Exercise:
Provide a verbatim copy of all the records below, leaving the images out.

Segment Start: Records provided

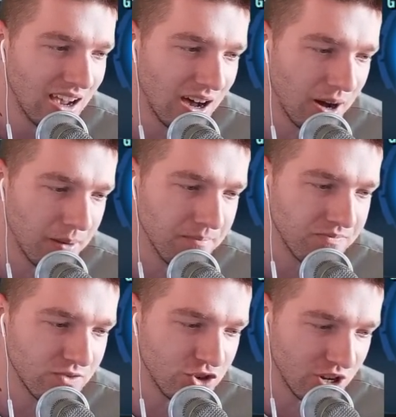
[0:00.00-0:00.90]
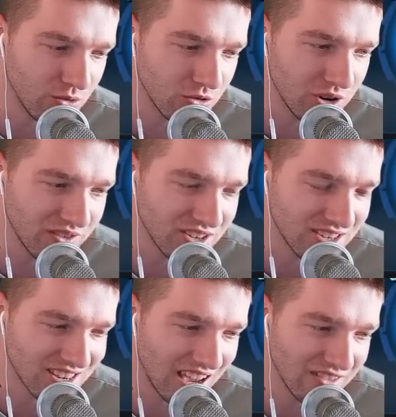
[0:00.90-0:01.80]
General Grievous
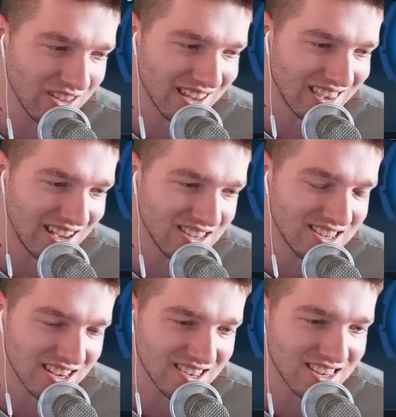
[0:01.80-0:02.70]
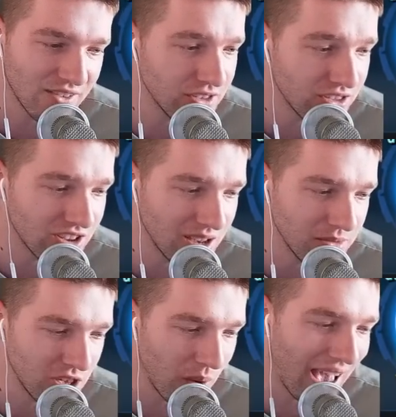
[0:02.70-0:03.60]
is kind of like that 6th, 7th team
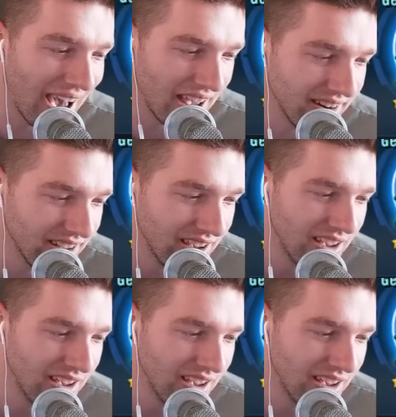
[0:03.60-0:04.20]
that you add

Segment End: Records provided

Answer to this exercise:
[0:00.00-0:00.90]
[0:00.90-0:01.80]
General Grievous
[0:01.80-0:02.70]
[0:02.70-0:03.60]
is kind of like that 6th, 7th team
[0:03.60-0:04.20]
that you add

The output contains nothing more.